This work addresses the challenge of uncovering heterogeneous causal structures in complex multivariate systems, where ignoring inter-individual differences in causal relationships can introduce bias and obscure subgroup-specific dependencies. The authors propose a joint learning framework that simultaneously infers sample clustering and cluster-specific directed acyclic graphs (DAGs), unifying structure-aware clustering with heterogeneous causal discovery for the first time. Built upon structural equation models, the method employs a group truncated Lasso fusion penalty to drive clustering based on structural similarity, while integrating a smooth acyclicity constraint.
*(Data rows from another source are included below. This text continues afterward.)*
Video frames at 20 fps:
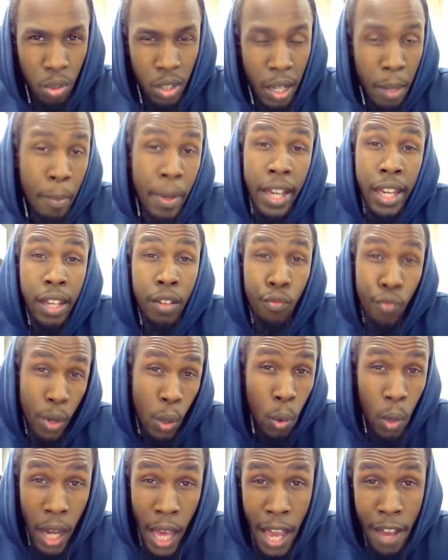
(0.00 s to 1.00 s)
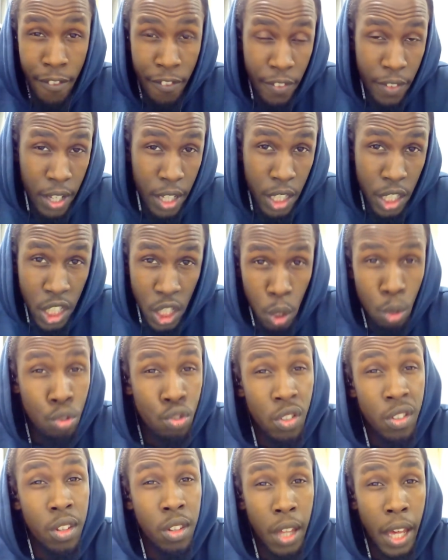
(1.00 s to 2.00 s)
They're making real life
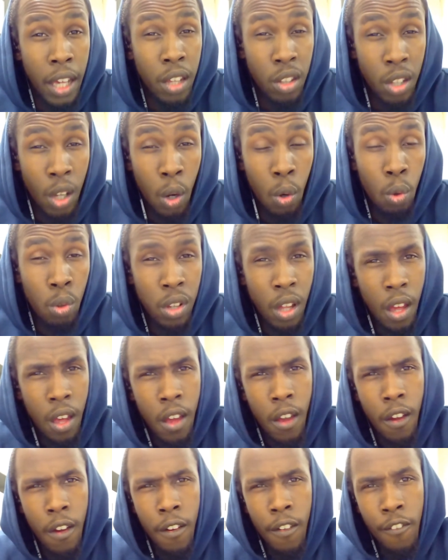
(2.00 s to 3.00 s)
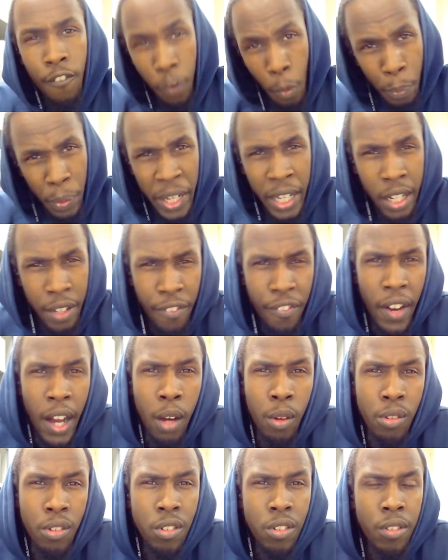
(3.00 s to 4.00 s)
children's sex dolls for
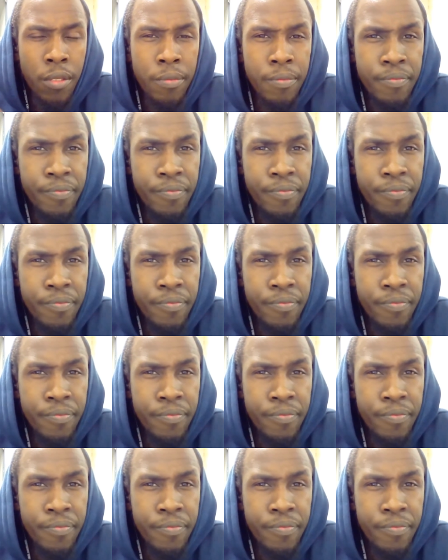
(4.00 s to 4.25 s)
pedophiles.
A difference-of-convex programming approach combined with an ADMM algorithm is developed to solve the resulting non-convex optimization problem, ensuring convergence to a KKT point even without prior knowledge of subgroup labels. Experiments demonstrate that the method accurately recovers heterogeneous causal structures with high true positive rates and low false discovery rates.
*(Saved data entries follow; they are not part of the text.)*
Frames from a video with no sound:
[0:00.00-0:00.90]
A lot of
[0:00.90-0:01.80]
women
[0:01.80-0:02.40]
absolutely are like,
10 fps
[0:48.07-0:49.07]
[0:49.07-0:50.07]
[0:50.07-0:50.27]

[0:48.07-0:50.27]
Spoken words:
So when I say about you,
In complex multivariate systems, interactions among variables are defined by dependency structures, often encoded as directed acyclic graphs ($\text{DAGs}$). However, dependency structures can vary across subjects, and ignoring this structural heterogeneity introduces bias and obscures subpopulation-specific dependencies. To address this, we propose Directed Acyclic Graph-based Dependency Clustering via Alternating Direction Method of Multipliers (DAG-DC-ADMM), a unified framework built upon Structural Equation Modeling (SEM) that jointly learns cluster assignments and cluster-specific dependency structures. We encode acyclicity via a smooth constraint and integrate a groupwise truncated Lasso fusion penalty (gTLP) to cluster subjects based on their structural similarity. This yields a nonconvex optimization problem that incorporates sparsity, acyclicity, and structural consensus constraints. We address the nonconvexity by using the augmented Lagrangian method and solve it with an adapted version of the Alternating Direction Method of Multipliers (ADMM) for difference-of-convex programs. For certain graph structures, such as upper triangular adjacency matrices, our algorithm is guaranteed to converge to a Karush-Kuhn-Tucker (KKT) point. Experiments demonstrate that our method recovers cluster-specific causal dependency structures with a high true positive rate and a low false discovery rate. This capability enables the robust discovery of heterogeneous dependencies across subjects where the subpopulation label is unknown.